De plus, si Jean-Paul Delevoye affirme vouloir consolider les prestations de solidarité existantes actuellement, qui représentent 20 % du volume des retraites (60 milliards d’euros), comme par exemple les droits familiaux, la majoration pour enfants, les périodes d’invalidité, les séquences de chômage, les minima de pension ou la pension de réversion, il envisage de les sortir du futur régime de retraite pour les faire financer par l’impôt. Quand on se souvient que dans le même temps, des ministres envisagent sérieusement de baisser les aides sociales, on comprend assez vite qu’une fois financées par le budget de l’Etat, elles risquent fort d’être remises en cause…
Enfin, le gouvernement veut favoriser la capitalisation pour les hauts revenus (120 000 euros annuels). Si la forme précise que cela prendrait n’est, semble-t-il, pas encore tranchée, l’insistance mise sur ce point entre en résonnance avec une illusion que porte le système par points, celle que la retraite serait une épargne pendant la vie active que l’on retrouverait au moment du départ en retraite. Or, les retraites versées à l’instant t sont toujours, et quel que soit le système, répartition ou capitalisation, une part de la richesse créée à l’instant t. On ne finance jamais sa propre retraite, mais celle de la génération qui part en retraite. Si, pour une raison ou une autre, par exemple une crise financière, la richesse créée n’est pas au rendez-vous, tout système de retraite aura des difficultés.
La supériorité de la répartition sur la capitalisation tient à deux aspects. Le premier tient aux crises financières qui, sous le capitalisme néolibéral, tendent à se multiplier, pouvant ruiner d’un seul coup les épargnants. Jouer sa retraite en Bourse est un pari aléatoire. Le second renvoie au caractère politique de la répartition. L’avenir d’un système de répartition fait l’objet d’un débat politique sur la question de l’augmentation de la part de la richesse produite consacrée aux retraité·es : faut-il augmenter les cotisations ou l’âge de départ, faut-il garantir la parité de niveau de vie entre la retraite et la vie active ou au contraire s’accommoder d’une baisse lors de la retraite, etc. ?

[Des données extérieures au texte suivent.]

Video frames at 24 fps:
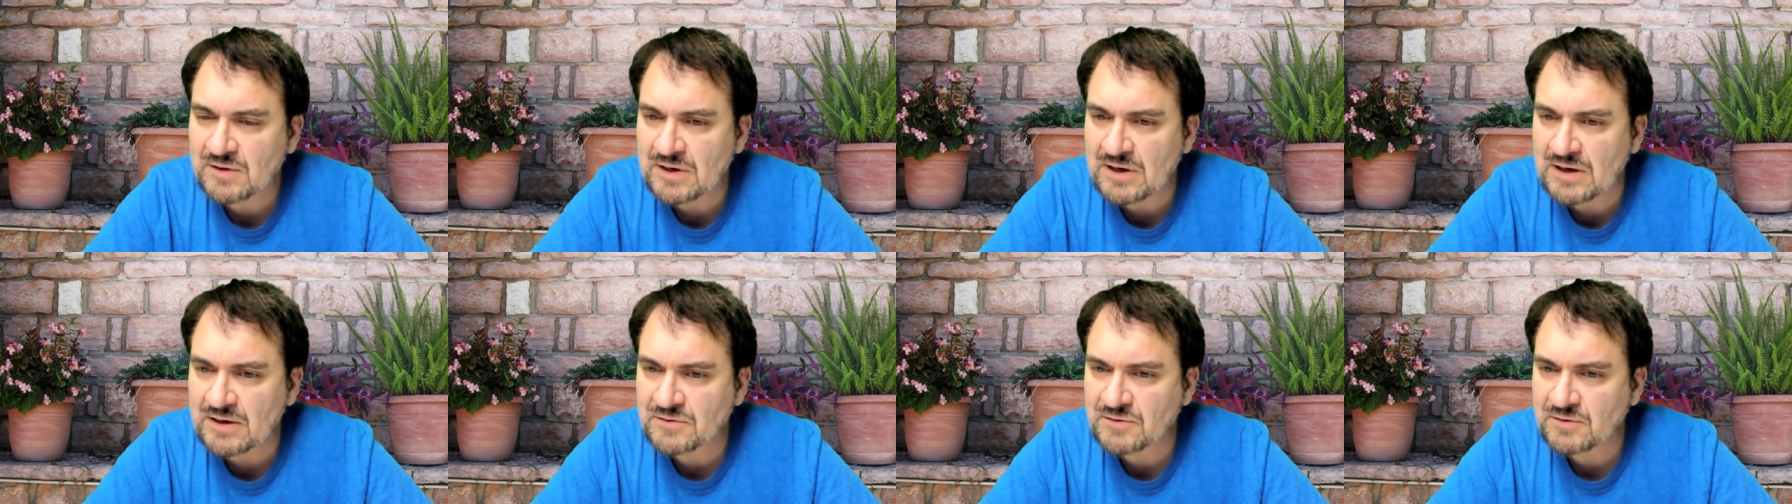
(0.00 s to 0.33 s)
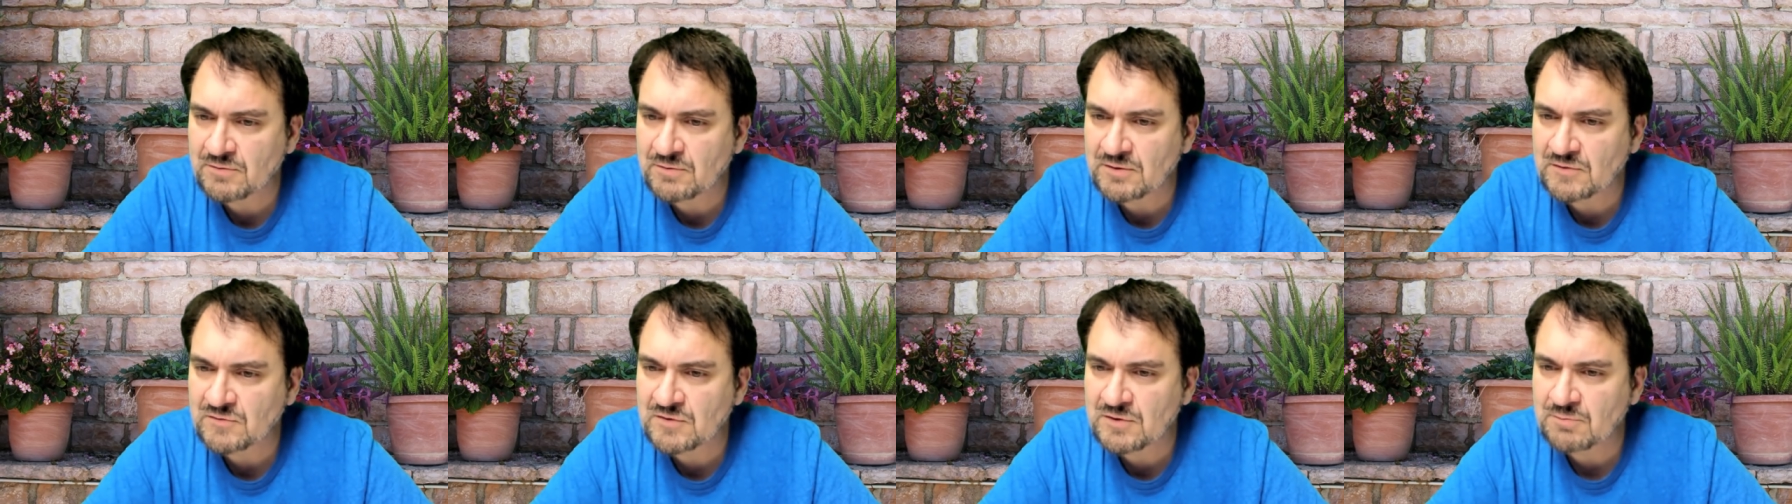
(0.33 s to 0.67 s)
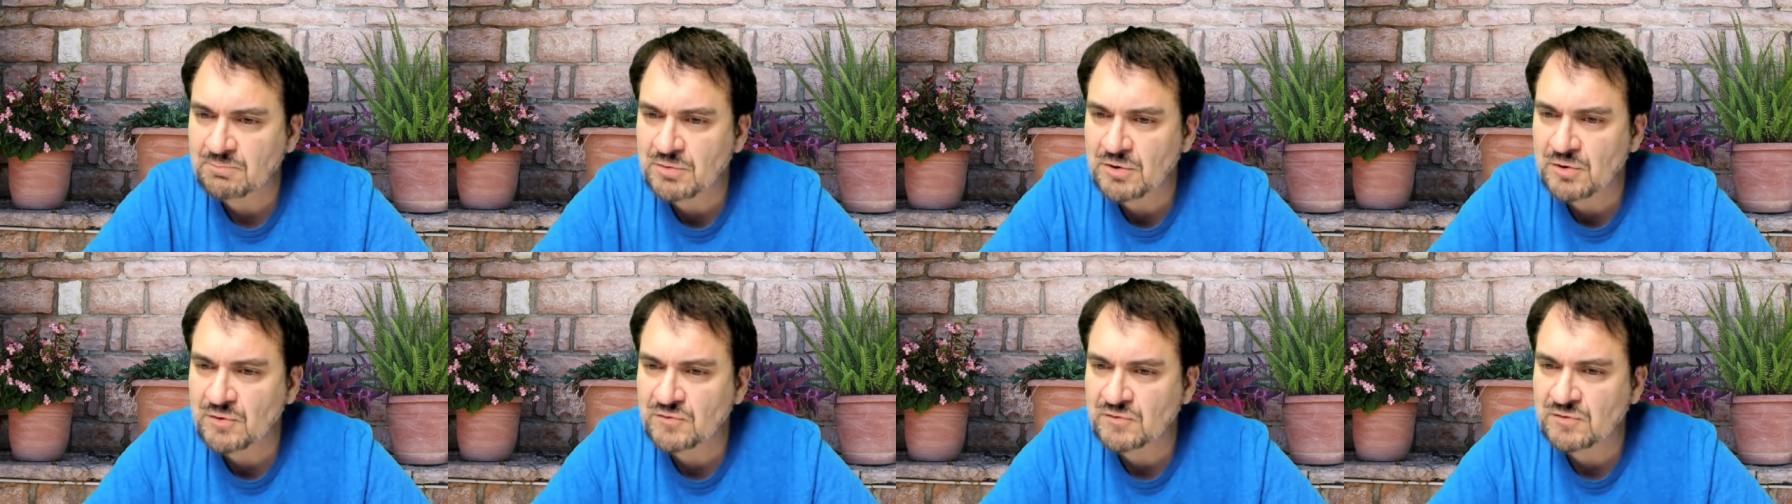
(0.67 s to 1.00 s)
Kathy Reese.
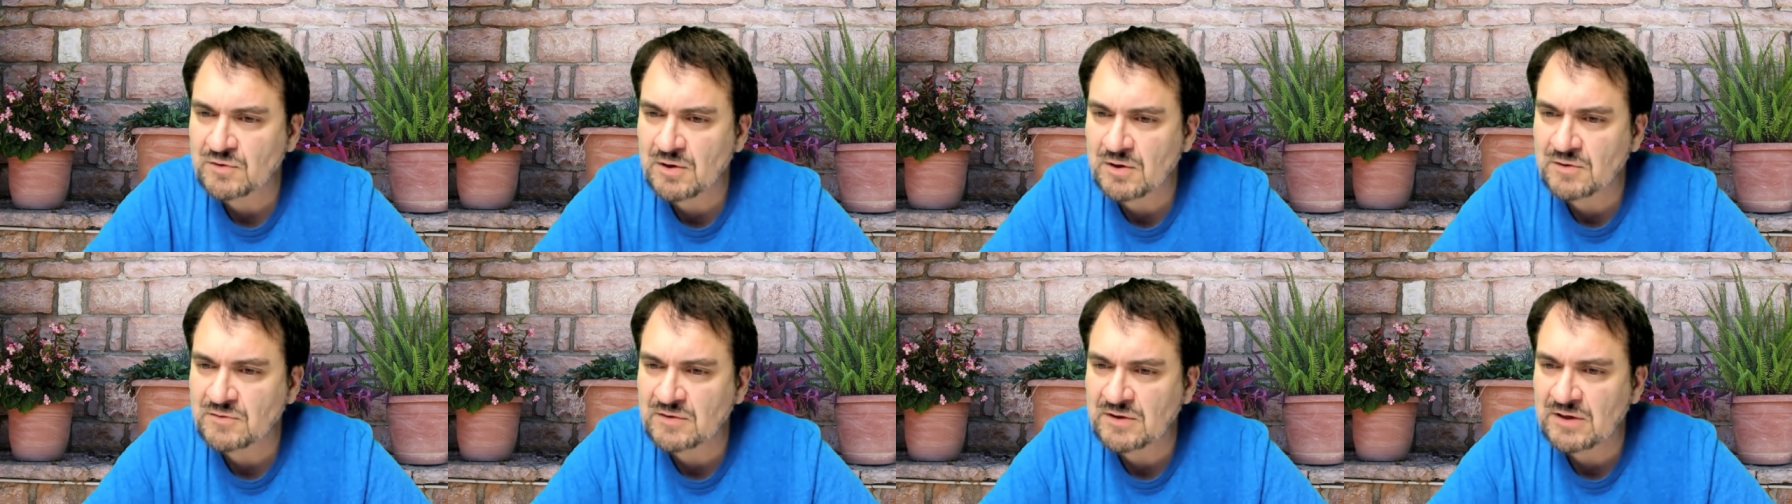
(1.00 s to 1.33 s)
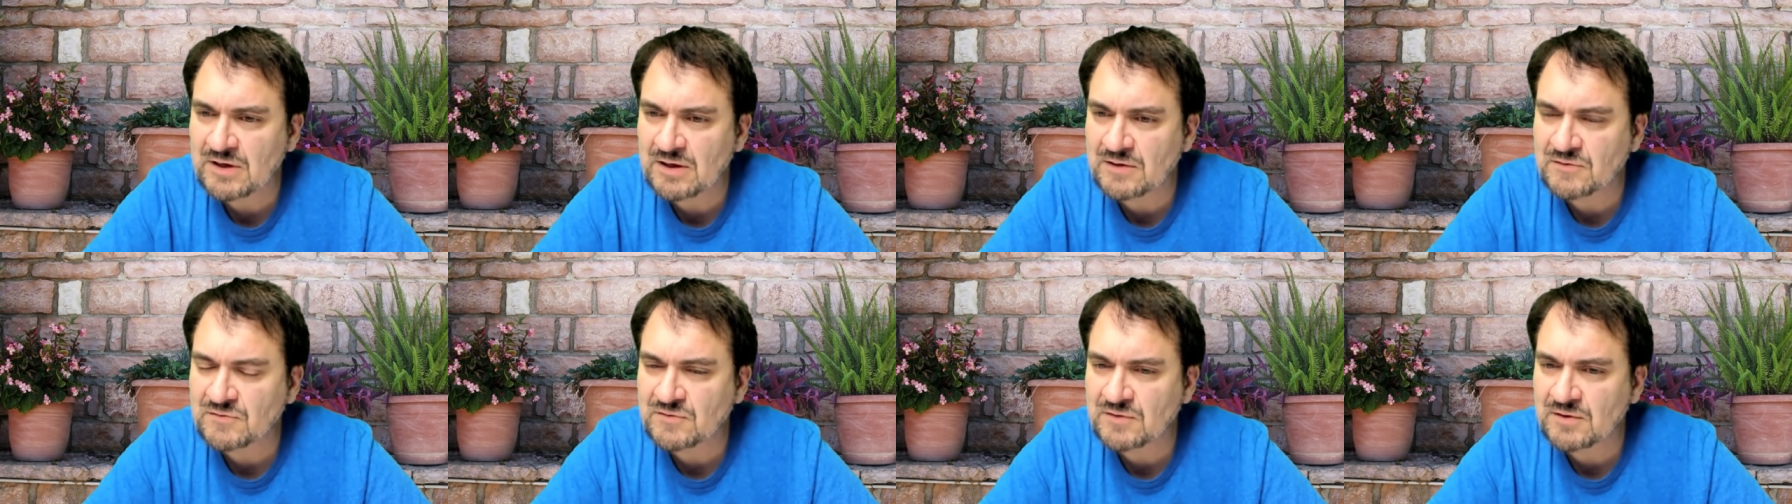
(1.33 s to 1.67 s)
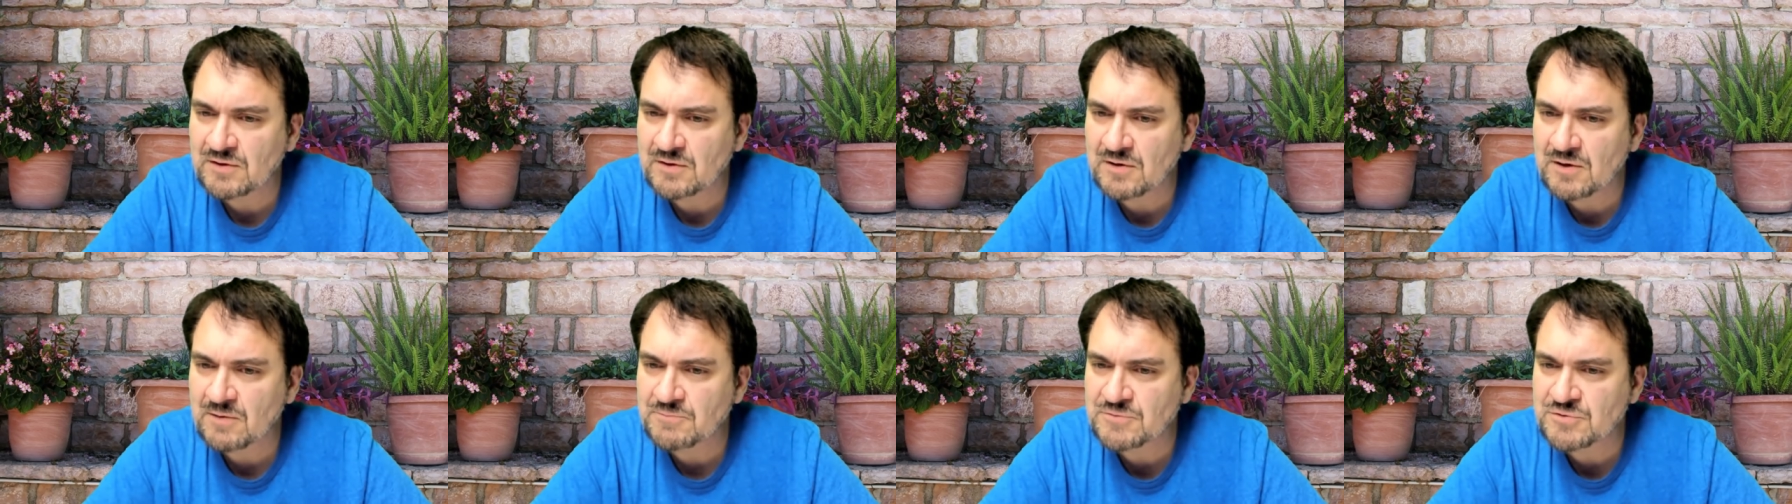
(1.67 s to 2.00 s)
Hit postcard can't
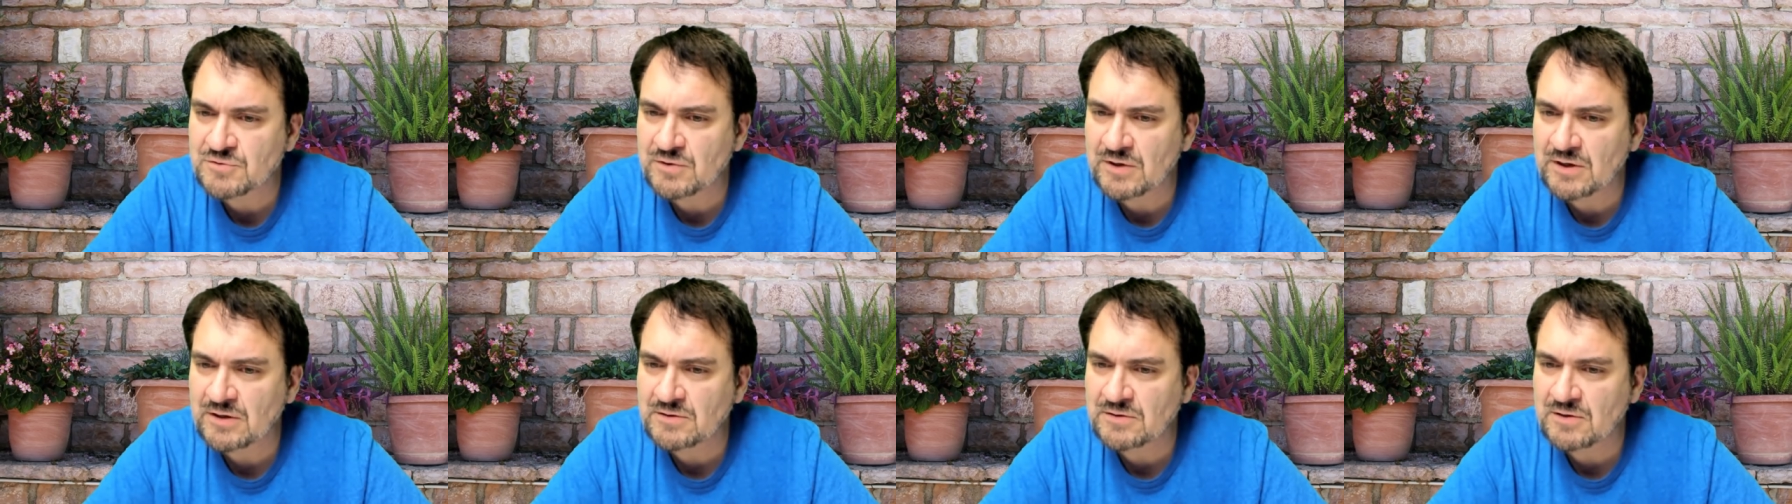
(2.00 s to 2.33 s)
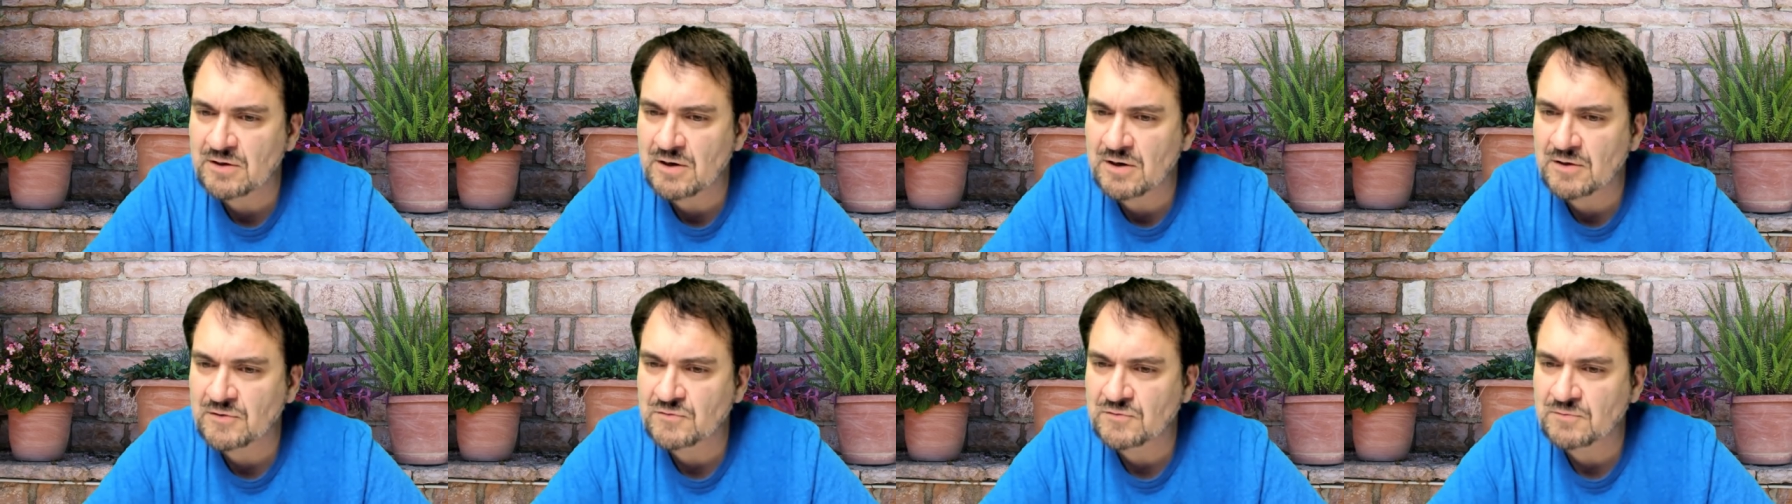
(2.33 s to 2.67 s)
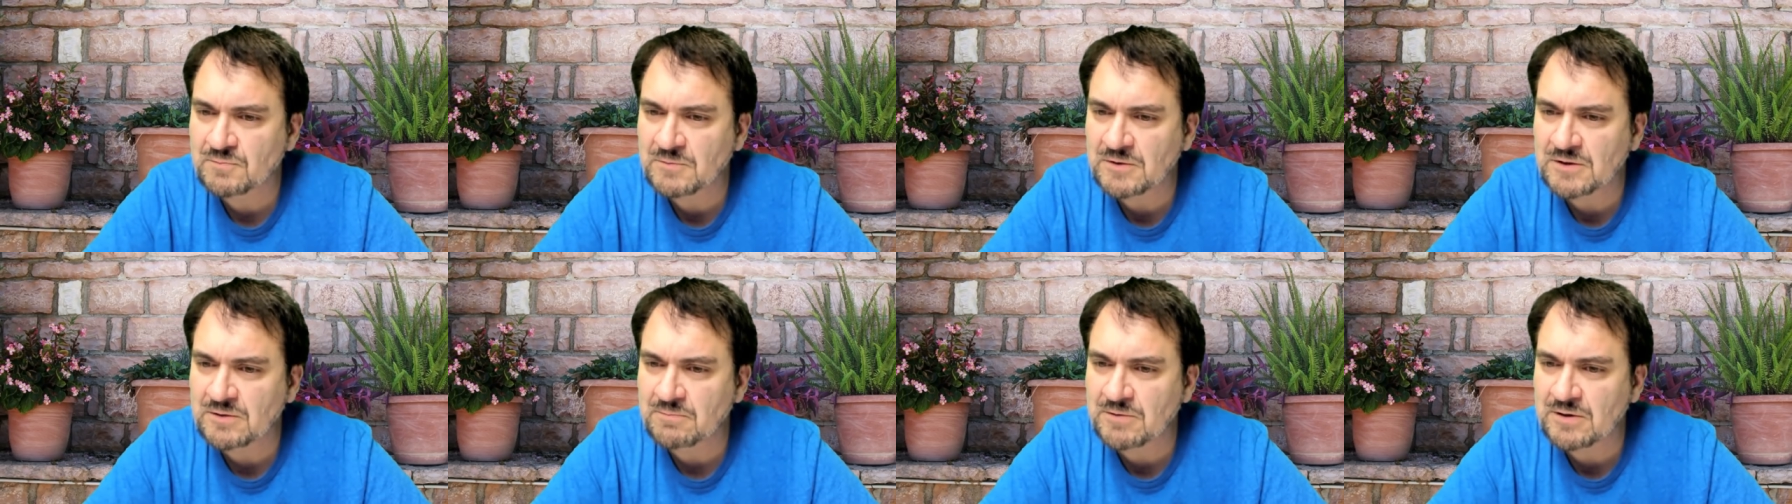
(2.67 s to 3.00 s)
sync up trade cards
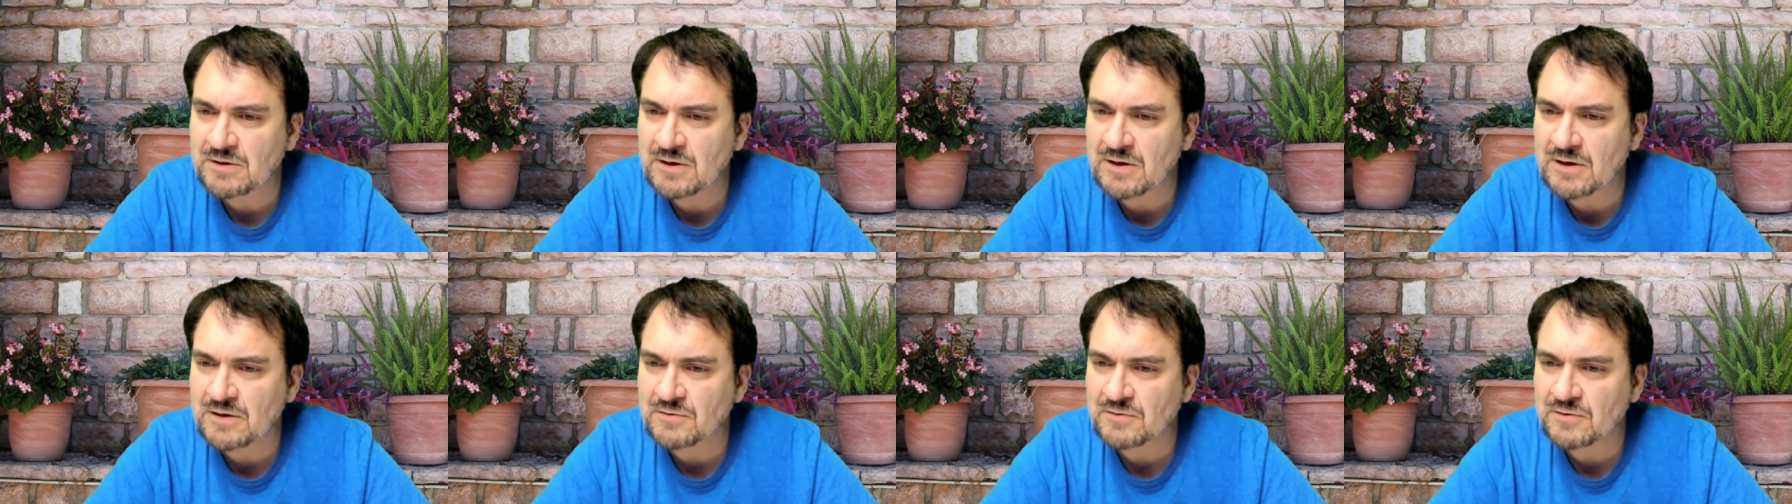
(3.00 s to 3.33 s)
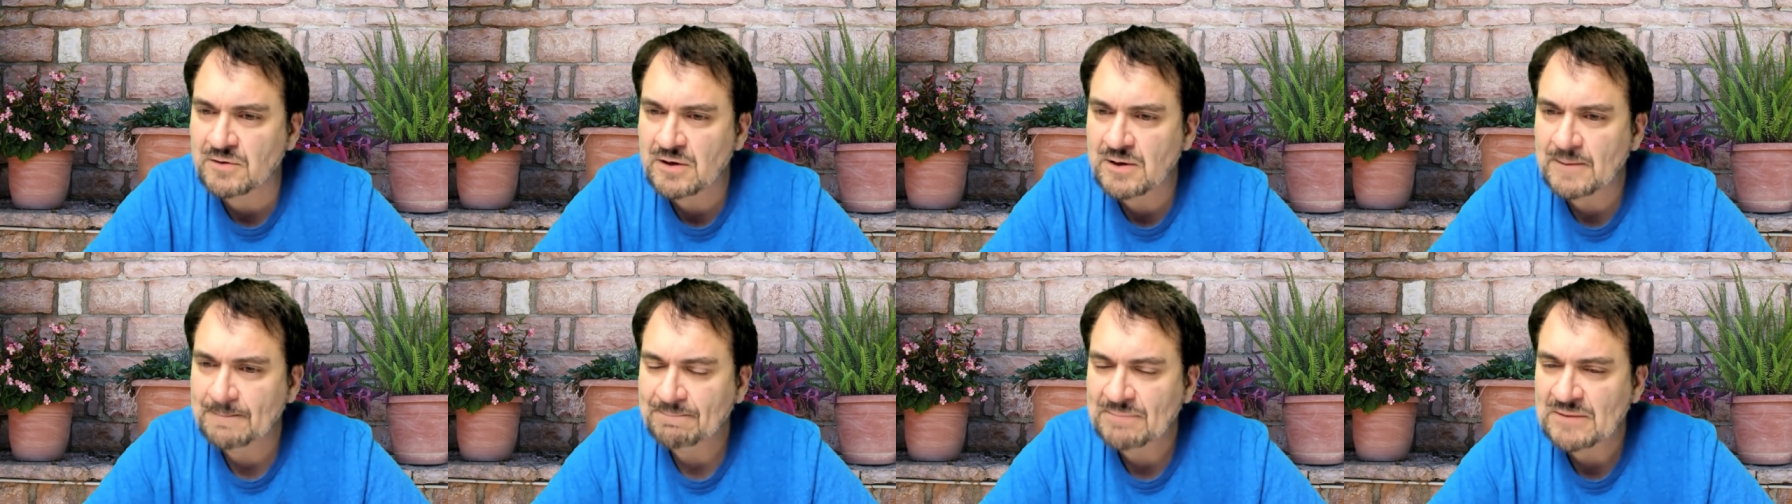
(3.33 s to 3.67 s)
from eBay either.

A chaque fois, il s’agit d’un débat politique qui doit être, en théorie, tranché démocratiquement. Or un système par points, qui reste formellement un système par répartition, évacue ce débat politique par une gestion quasi automatique en jouant simplement sur la valeur des points. En ce sens, il introduit dans la répartition la logique de la capitalisation. Une raison de plus de le combattre.